Староста ничего не ответил, и через мгновение молоток опустился на шляпку гвоздя. Старик сдавленно застонал. Оливер и раньше видел кровь, после драки или поранившись во время игры, но в этот раз все было иначе. Это была какая-то другая кровь, не такая, к которой он привык: её было совсем мало и в то же время очень много.
— Конечно, вы необычный человек. Обычный человек ни за что не согласится переправлять повязанных с демоном через границу, и неважно, сколько золота ему предложат. Хотя, если судить по стеклу на окнах, от денег вы тоже не отказывались.
Еще один удар. Оливер услышал хруст и вздрогнул.
— Старый солдат, как я понимаю, с другой стороны. Некоторые люди просто не могут проиграть, даже когда поражение — очевидный и свершившийся много лет назад факт.

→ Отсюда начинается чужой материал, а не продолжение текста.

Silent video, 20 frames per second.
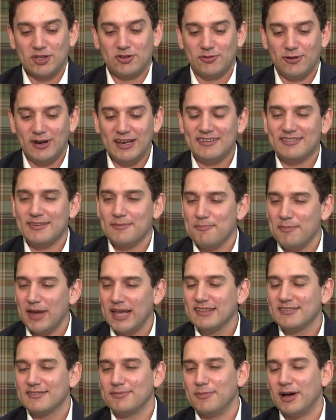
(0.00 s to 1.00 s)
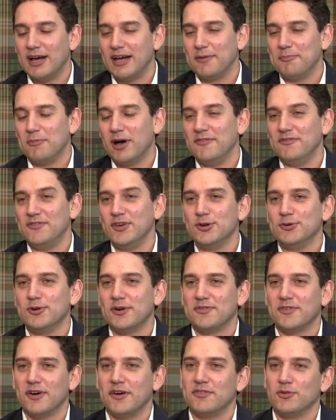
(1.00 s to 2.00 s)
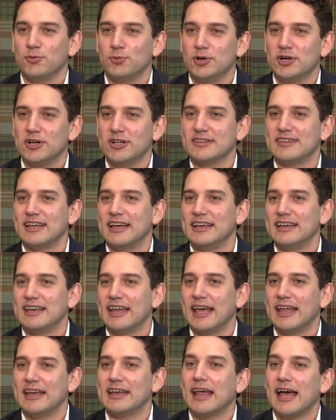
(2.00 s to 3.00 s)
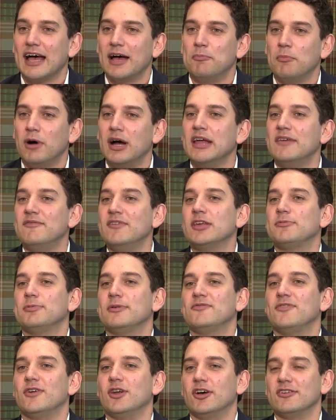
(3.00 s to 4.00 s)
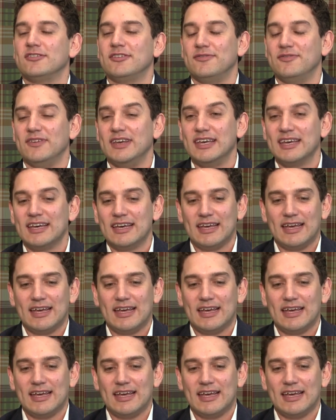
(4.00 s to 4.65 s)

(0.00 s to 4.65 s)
really cement my view of the world and my investment philosophy.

Удар. Рука старосты дернулась, и наконечник гвоздя царапнул деревянный пол, но старик не издал ни звука. Сам не зная почему, Оливер хотел, чтобы тот закричал или стал браниться, умолять о пощаде, угрожать, предлагать деньги. Что угодно, лишь бы он не молчал.
— Кто помогал тебе?
Удар.
— Где вы передавали инженеров?
Удар.
— Имена, место, даты, условные сигналы.
Звон от ударов шел один за другим, каждый следующий догонял предыдущий, и гвоздь все глубже входил в окровавленную плоть. И сквозь этот громкий перезвон Оливер услышал короткий, судорожный всхлип. Сначала он подумал, что староста, наконец-то, нарушил молчание, и лишь через несколько долгих мгновений догадался повернуть голову в сторону.
Абби лежала рядом и ее хрупкое тело била нервная дрожь. Она дышала неровно, дергано и будто бы пыталась что-то сказать, но лишь тихонько всхлипывала. Она продолжала смотреть.
Звон прекратился.
— Церковь настаивает на этом… на гвоздях и прочем, — услышал Оливер голос другого Стража, шипящий, словно ядовитая змея. — Говорят, что предатели рода людского должны быть ближе к огненной тюрьме Леворукого в земных недрах.

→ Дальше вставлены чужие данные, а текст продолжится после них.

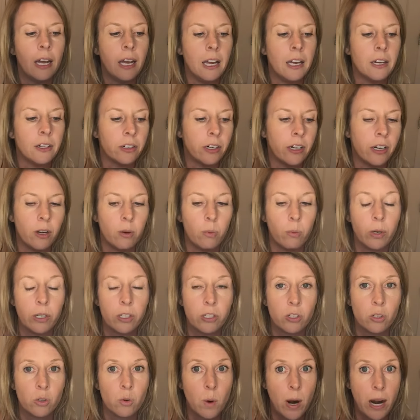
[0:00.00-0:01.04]
area with
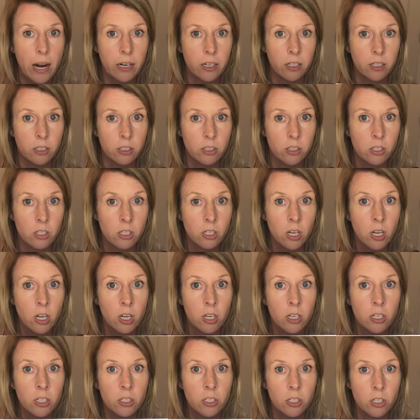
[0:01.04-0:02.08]
squares.
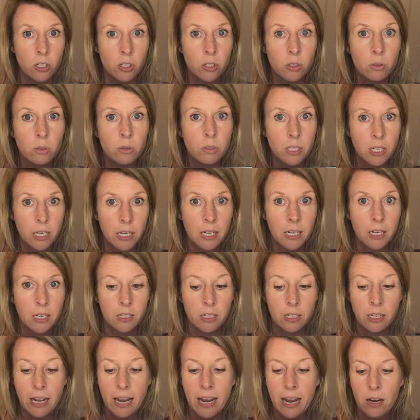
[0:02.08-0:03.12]
You
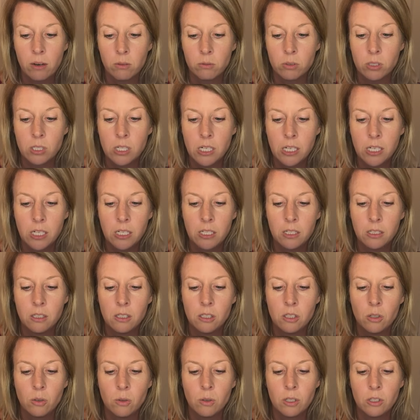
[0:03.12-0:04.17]
did counting,
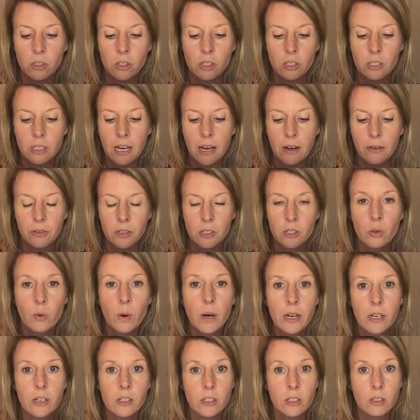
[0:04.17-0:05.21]
you could just count the
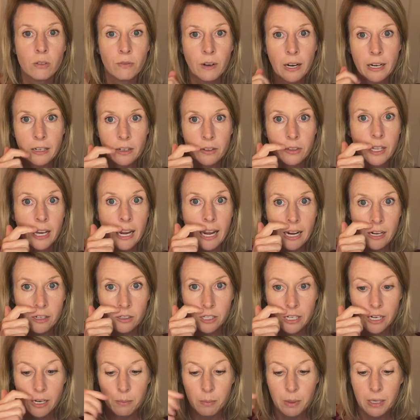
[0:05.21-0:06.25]
squares to find out the
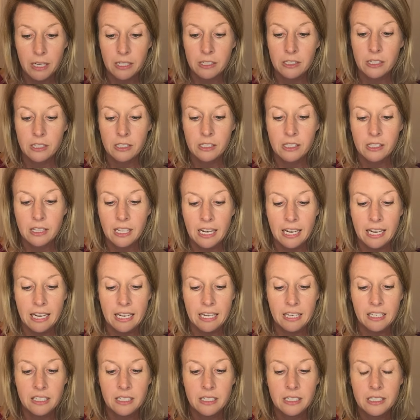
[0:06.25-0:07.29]
area because it's the
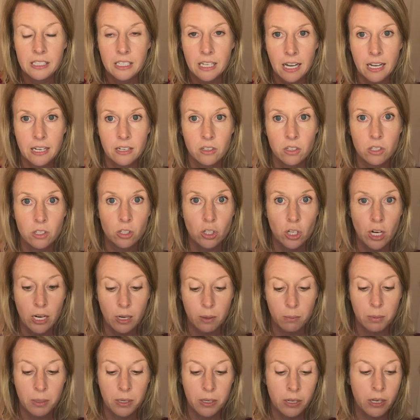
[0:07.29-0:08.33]
inside of the
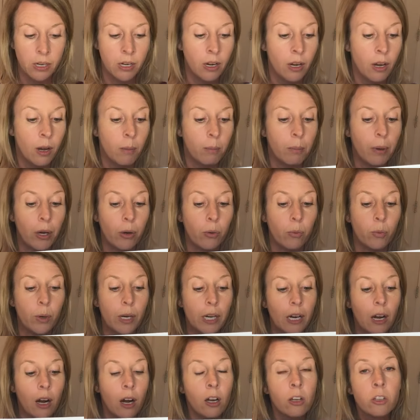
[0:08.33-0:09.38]
shape. But
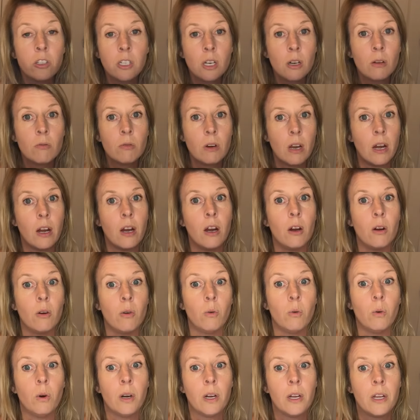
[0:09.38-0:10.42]
we also
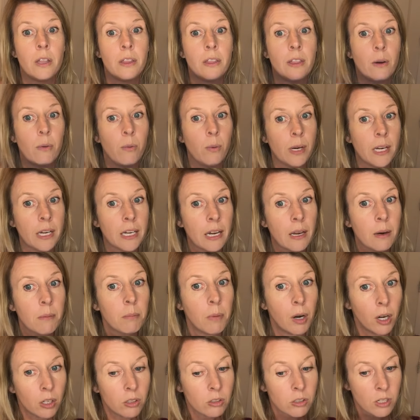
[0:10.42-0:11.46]
know that we can
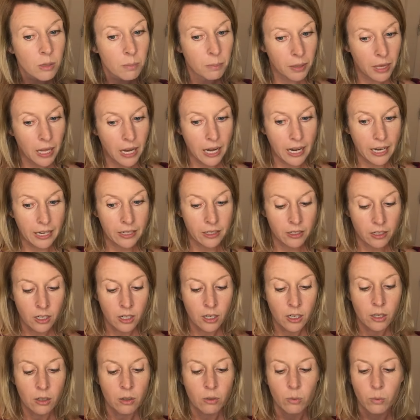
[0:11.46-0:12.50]
multiply.
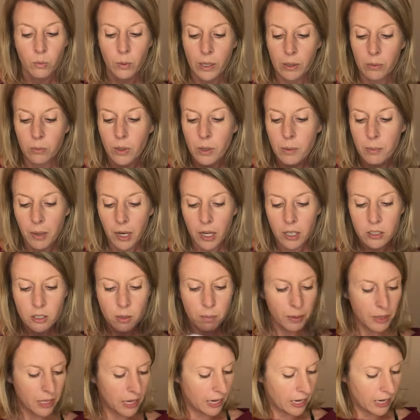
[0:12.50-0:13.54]
When we
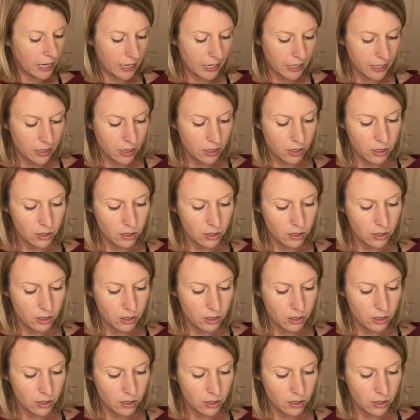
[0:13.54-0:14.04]
multiply,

Оливер осторожно, стараясь не скрипнуть досками, приблизился к Абби и попытался поднять ее, но та лежала, словно мертвая.
— Абби, вставай. Не смотри туда, не надо. Идем же.
Глаза и горло Оливера защипало, воздух наполнился запахом дыма.
— Но все, что говорит Церковь — брехня, и единственное, чего хочет патриарх — так это не дать предателям легкой смерти от дыма. Церкви нужна смерть от огня и страшные крики для соседей.
И староста закричал. Оливер не представлял, что человек способен издавать такие звуки, и изо всех сил старался не представлять боль, способную их вызвать.